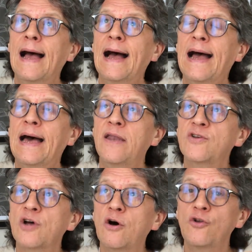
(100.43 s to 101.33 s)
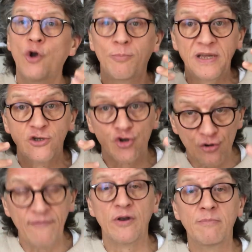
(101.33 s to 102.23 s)
and on not being
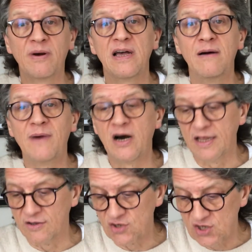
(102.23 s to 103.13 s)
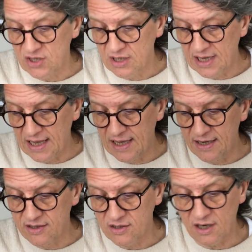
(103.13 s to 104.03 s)
driven by our minds.
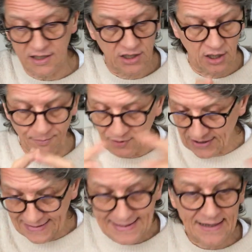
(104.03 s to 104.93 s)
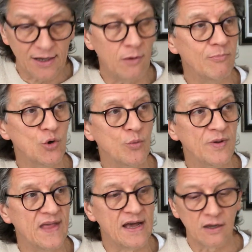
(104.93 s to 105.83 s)
And I'm completely on board with
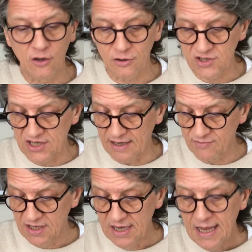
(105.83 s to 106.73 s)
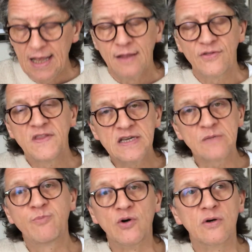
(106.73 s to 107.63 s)
that concept. This
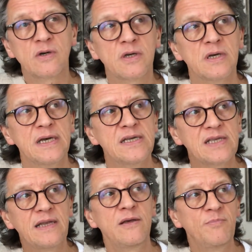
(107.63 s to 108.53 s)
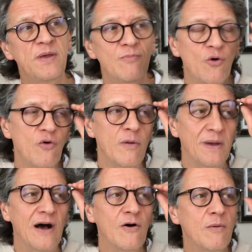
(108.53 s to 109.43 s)
book is a little bit more
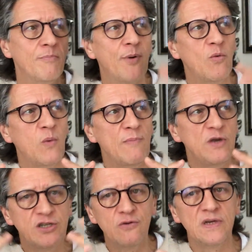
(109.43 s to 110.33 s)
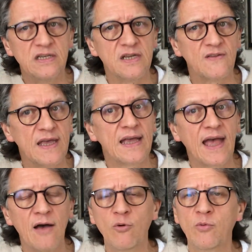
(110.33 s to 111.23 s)
about, but when we do need to think,
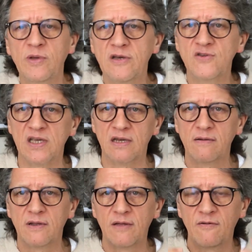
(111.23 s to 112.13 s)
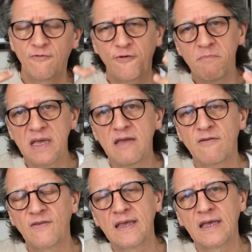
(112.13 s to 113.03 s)
how will we use it? For me,
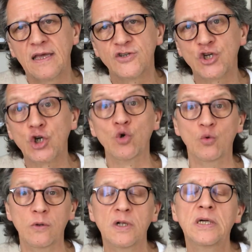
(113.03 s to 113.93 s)
thinking is a tool.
#####
What needs to be done:
Print exactly, and only, the lines from the one with "(111.23 s to 112.13 s)" through the last line of the listing above. No pictures belong in the copy.

Solution to the exercise:
(111.23 s to 112.13 s)
(112.13 s to 113.03 s)
how will we use it? For me,
(113.03 s to 113.93 s)
thinking is a tool.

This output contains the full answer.